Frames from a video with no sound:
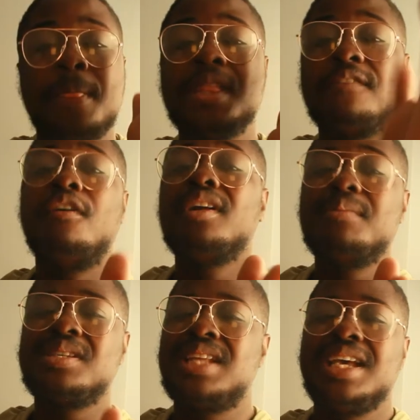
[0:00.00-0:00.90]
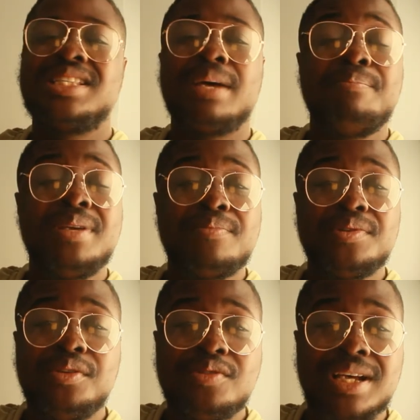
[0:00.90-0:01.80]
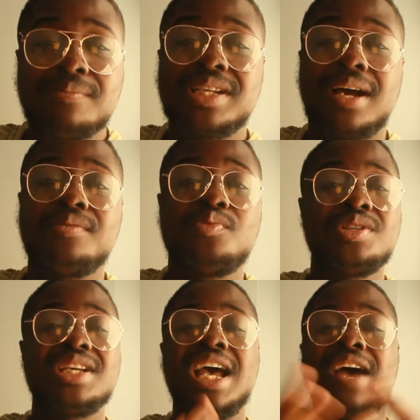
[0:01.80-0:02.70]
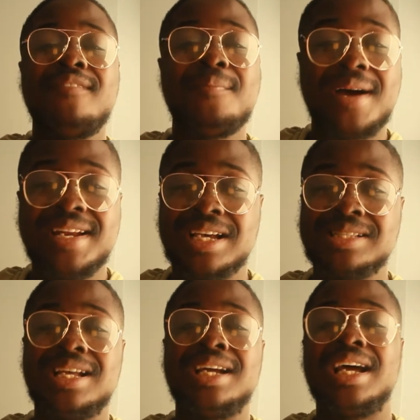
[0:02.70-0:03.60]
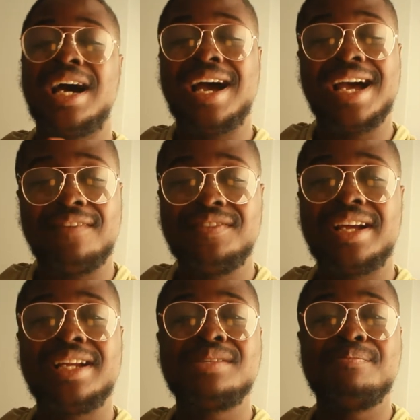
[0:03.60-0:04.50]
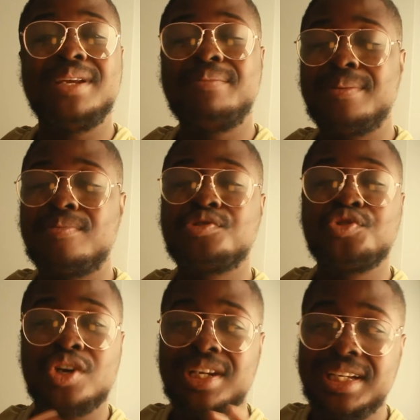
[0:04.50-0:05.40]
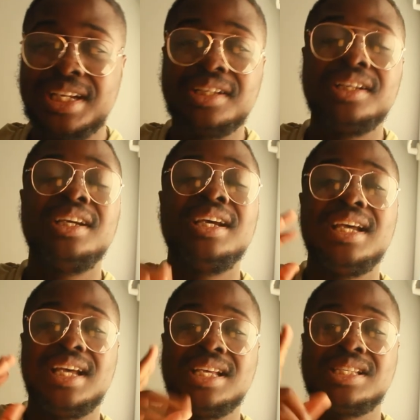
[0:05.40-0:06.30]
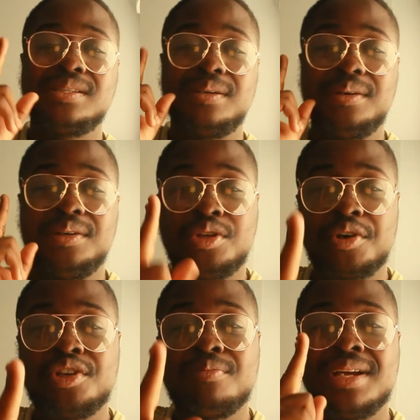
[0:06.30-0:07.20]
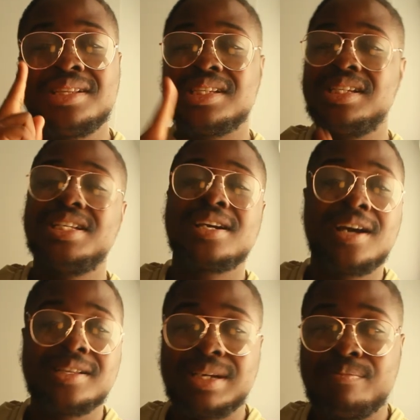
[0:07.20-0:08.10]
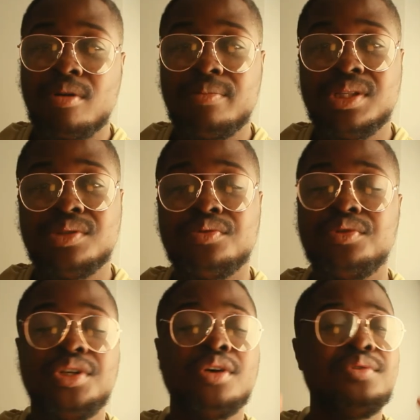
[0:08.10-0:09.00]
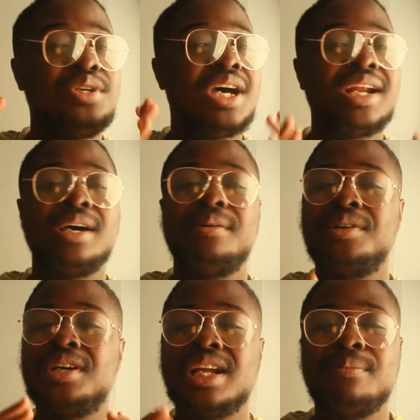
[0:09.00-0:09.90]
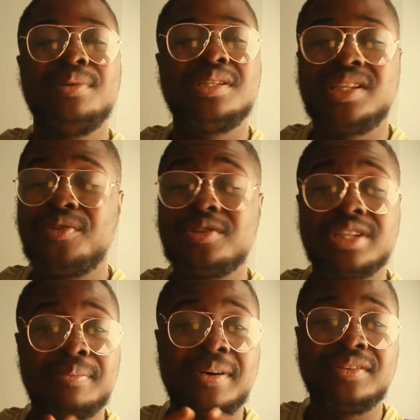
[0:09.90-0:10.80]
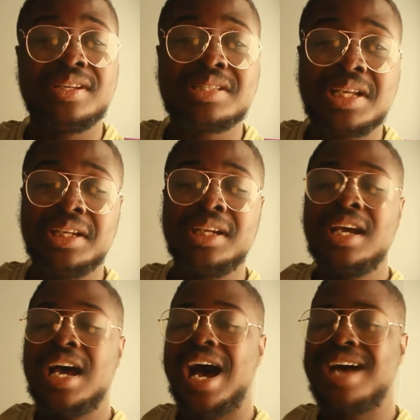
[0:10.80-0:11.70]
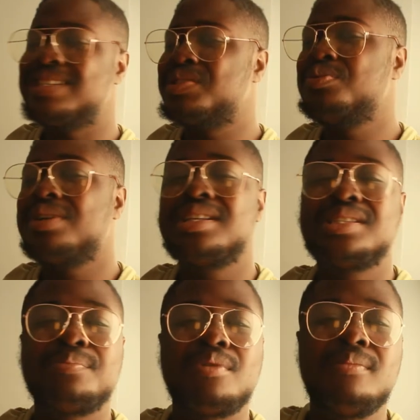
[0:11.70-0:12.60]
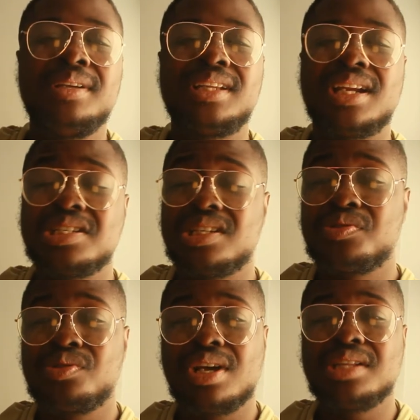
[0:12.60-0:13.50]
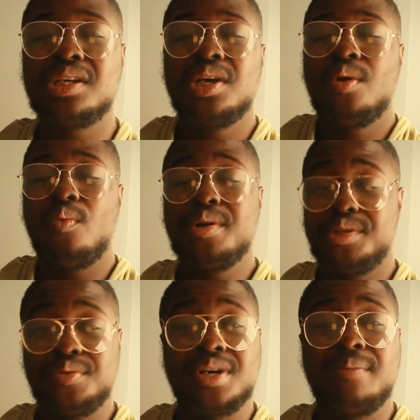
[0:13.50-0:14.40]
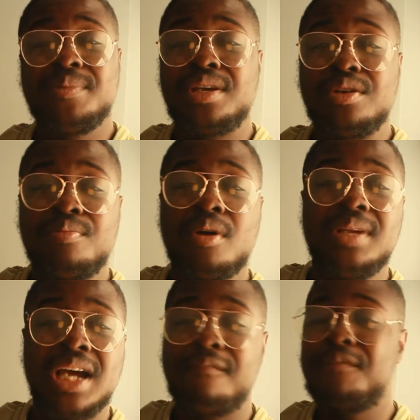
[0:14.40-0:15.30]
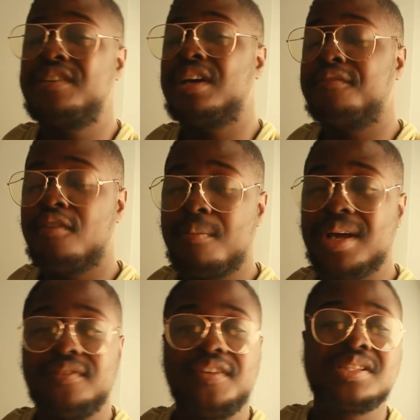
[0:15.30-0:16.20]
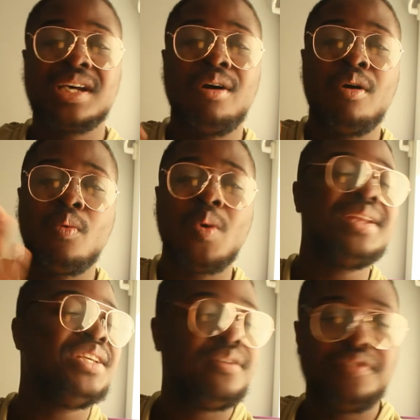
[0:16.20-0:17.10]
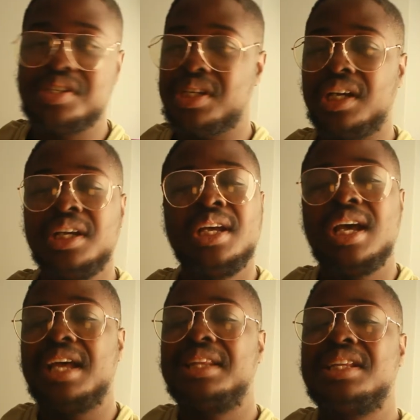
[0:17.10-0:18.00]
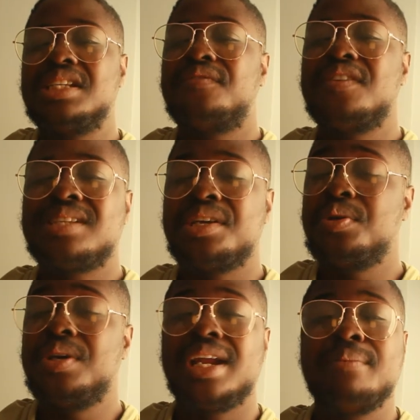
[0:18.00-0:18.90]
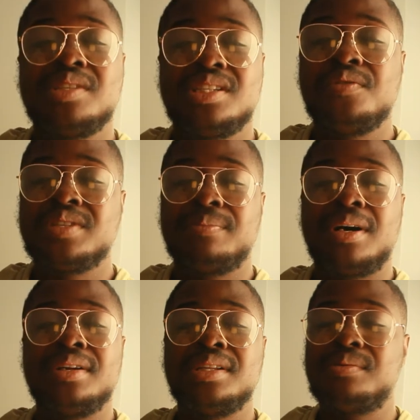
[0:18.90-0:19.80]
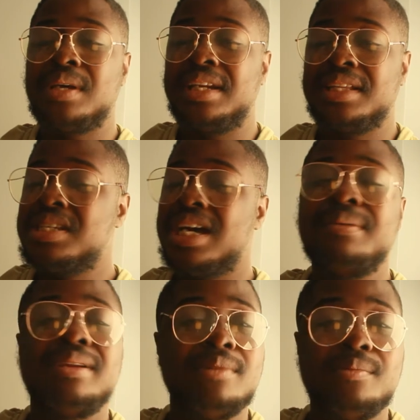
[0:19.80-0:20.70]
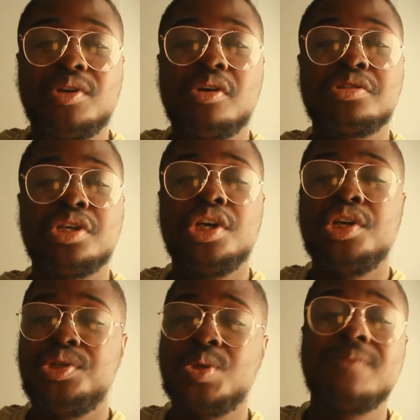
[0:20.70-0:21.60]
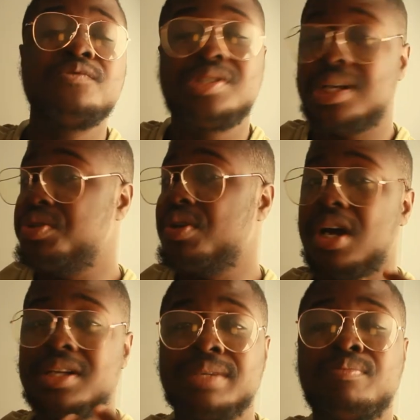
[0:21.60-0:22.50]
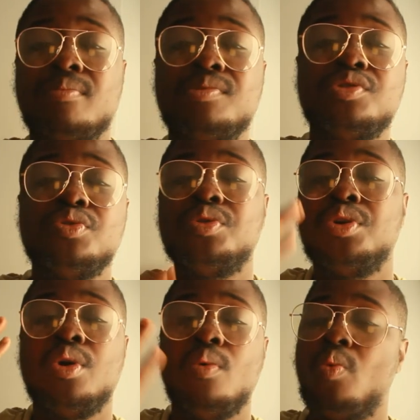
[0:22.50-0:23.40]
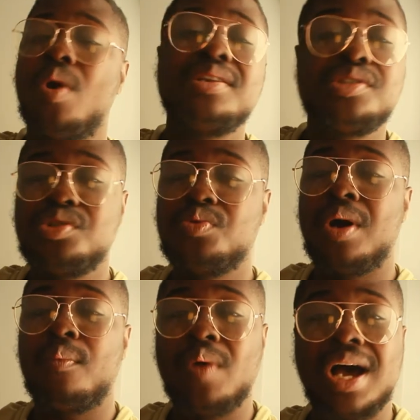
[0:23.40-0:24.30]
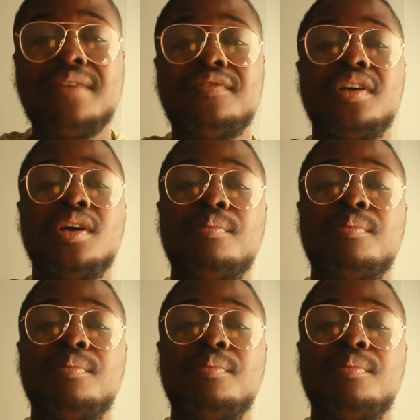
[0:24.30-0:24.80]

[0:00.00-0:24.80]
The fourth mistakes that people do sometimes, which everybody has done, I have done it, many people surely did it, is document in Karta Pobytu. You know, you gotta you gotta be serious about this thing. As a student, probably international student, when you come here, you probably have either four month visa or one year visa. And this visa, you gotta be serious about it and the time limit because you have to start your Karta Pobytu once you arrive,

Activity >>
The copy should hold exactly the lines above from the one with "[0:04.50-0:05.40]" through the one with "[0:24.30-0:24.80]", both ends counted, and no pictures at all.

Answer box >>
[0:04.50-0:05.40]
[0:05.40-0:06.30]
[0:06.30-0:07.20]
[0:07.20-0:08.10]
[0:08.10-0:09.00]
[0:09.00-0:09.90]
[0:09.90-0:10.80]
[0:10.80-0:11.70]
[0:11.70-0:12.60]
[0:12.60-0:13.50]
[0:13.50-0:14.40]
[0:14.40-0:15.30]
[0:15.30-0:16.20]
[0:16.20-0:17.10]
[0:17.10-0:18.00]
[0:18.00-0:18.90]
[0:18.90-0:19.80]
[0:19.80-0:20.70]
[0:20.70-0:21.60]
[0:21.60-0:22.50]
[0:22.50-0:23.40]
[0:23.40-0:24.30]
[0:24.30-0:24.80]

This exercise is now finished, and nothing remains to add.